「そうそう。女はわかんねーよな! うちのカカアなんざ、一緒に連れ立って二十年年近いってぇのに未だにわかんねーもんな」
「……。」
「いや、俺は年々わからなくなってきている。女って生き物が」
「俺の娘なんざまだ十二歳だぞ? でもわかんねぇ!」
「旦那、飲んでるか」
どういうわけか酒場に連れて来られた。
明らかにまだ準備中だったらしく、椅子はテーブルに逆さにされて上げられていた。
床を掃除していた店主が呆れたような声を出したが、そこに咎めるようなそぶりは無かった。
さっさとカウンターに戻ると、注文を聞きだし始めた。
それに答えながらめいめい勝手に椅子を戻し始めると、どっかりと腰を落ち着けだす。
そのまま酒盛り。まだ日も高いというのに。
男三人は杯を高々と掲げてから、ジョッキの半分近くまで一気に飲み干す。
「――で、お若いの。どうしたんだよ? 嫁っこに家出される理由は何だ?
金か。他の女か。

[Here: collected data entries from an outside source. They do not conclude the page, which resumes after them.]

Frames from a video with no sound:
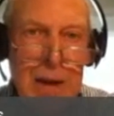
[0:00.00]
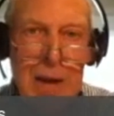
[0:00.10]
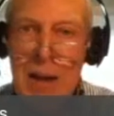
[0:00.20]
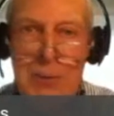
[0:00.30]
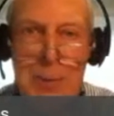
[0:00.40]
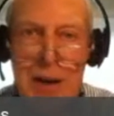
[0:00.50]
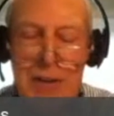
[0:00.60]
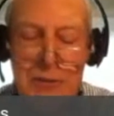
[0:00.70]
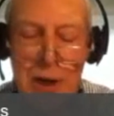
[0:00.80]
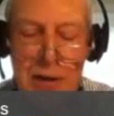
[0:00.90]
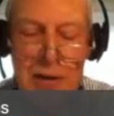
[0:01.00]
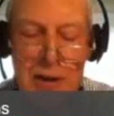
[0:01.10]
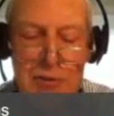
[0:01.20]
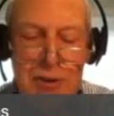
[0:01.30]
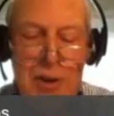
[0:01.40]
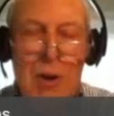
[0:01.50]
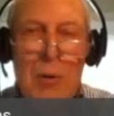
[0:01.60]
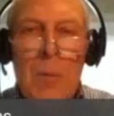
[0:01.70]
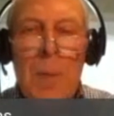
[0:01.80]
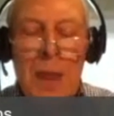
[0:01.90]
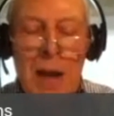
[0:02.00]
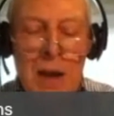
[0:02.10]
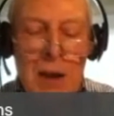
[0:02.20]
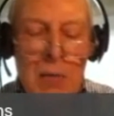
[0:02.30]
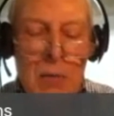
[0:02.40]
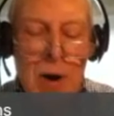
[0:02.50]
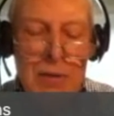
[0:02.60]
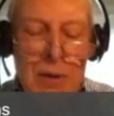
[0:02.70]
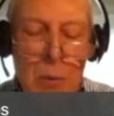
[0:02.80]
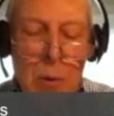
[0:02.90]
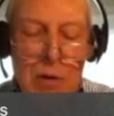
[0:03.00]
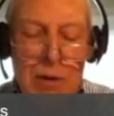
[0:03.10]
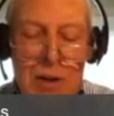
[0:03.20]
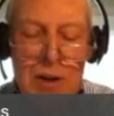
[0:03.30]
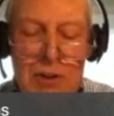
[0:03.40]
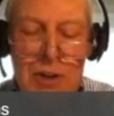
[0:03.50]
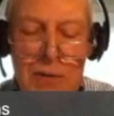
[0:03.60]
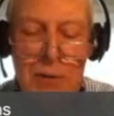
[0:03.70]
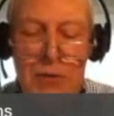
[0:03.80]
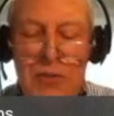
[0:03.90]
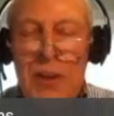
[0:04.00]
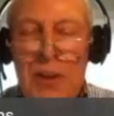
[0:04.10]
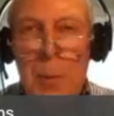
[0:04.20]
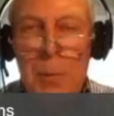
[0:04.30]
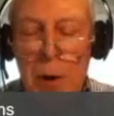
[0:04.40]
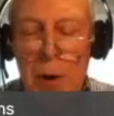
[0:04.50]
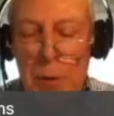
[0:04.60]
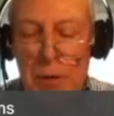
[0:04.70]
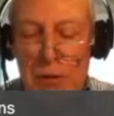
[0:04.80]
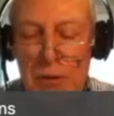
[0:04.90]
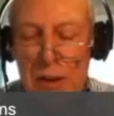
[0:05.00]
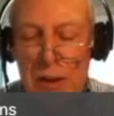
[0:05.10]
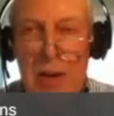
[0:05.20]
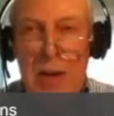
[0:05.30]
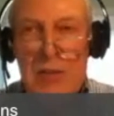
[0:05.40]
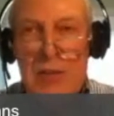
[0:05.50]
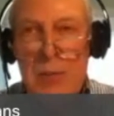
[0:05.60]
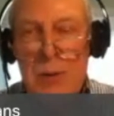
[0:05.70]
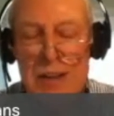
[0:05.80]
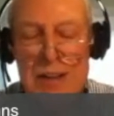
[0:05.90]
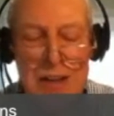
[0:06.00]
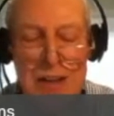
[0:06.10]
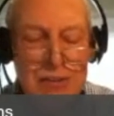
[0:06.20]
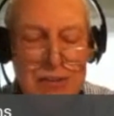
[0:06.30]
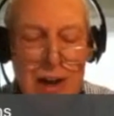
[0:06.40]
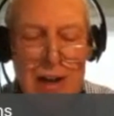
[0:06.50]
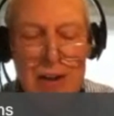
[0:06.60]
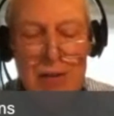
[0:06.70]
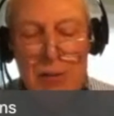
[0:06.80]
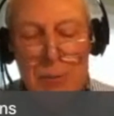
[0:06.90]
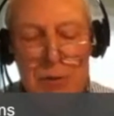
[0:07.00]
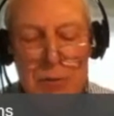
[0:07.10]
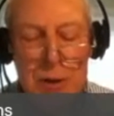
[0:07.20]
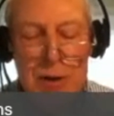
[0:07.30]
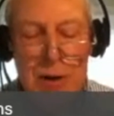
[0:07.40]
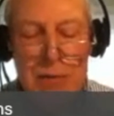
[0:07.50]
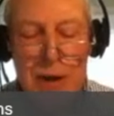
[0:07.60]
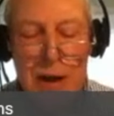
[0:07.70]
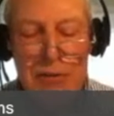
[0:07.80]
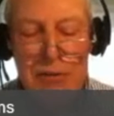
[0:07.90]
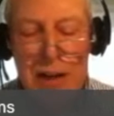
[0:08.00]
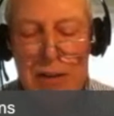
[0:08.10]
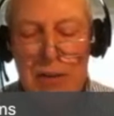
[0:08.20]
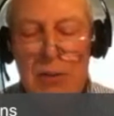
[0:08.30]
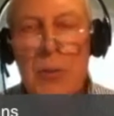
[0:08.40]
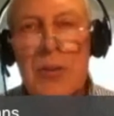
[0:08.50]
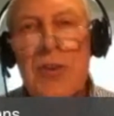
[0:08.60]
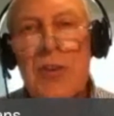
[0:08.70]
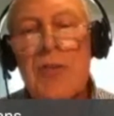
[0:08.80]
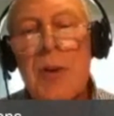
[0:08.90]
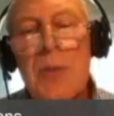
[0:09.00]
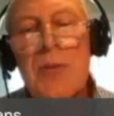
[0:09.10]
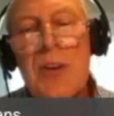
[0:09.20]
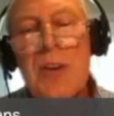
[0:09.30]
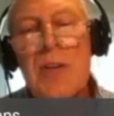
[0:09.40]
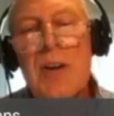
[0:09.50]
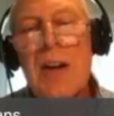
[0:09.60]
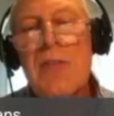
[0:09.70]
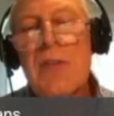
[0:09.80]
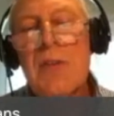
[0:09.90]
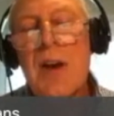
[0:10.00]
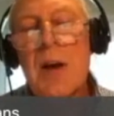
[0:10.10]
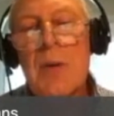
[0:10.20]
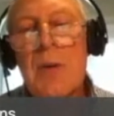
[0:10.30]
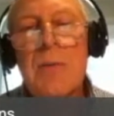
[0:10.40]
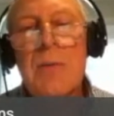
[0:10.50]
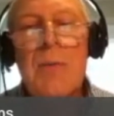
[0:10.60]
XBI is not an NGO. Rather, we're an initiative whose simple purpose is to break down the silos between our five sectors which contribute to international development.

それとも、ナニか」
「オマエん所と一緒にすんなよ!」
「バカ言え! どこも一緒なんだよ、こういう問題は! なっ、旦那!」
親身なのか、面白がっているだけなのか、わからない。
「あれは嫁じゃない」
「え? そうなのか。俺はてっきり」
「何がてっきりなのかわからん」
「だってさぁ、浮気がばれた亭主みてえなツラしてたんだもんよ。なあ?」
そうだ、そうだと同意の声が上がる。
「浮気も何も、あれとは何も無い」
「じゃあ、何なんだよ? お二人さん」
「アレは亡くなった知人の娘だ。それを引き取っただけだ」
『嫌、嫌、放して、帰らない、構わないで、ちゃんとお金は返しますから』
突然、赤毛の男が、甲高い声で先程の娘の訴えを真似る。
気色が悪い。思わず咽(むせ)た。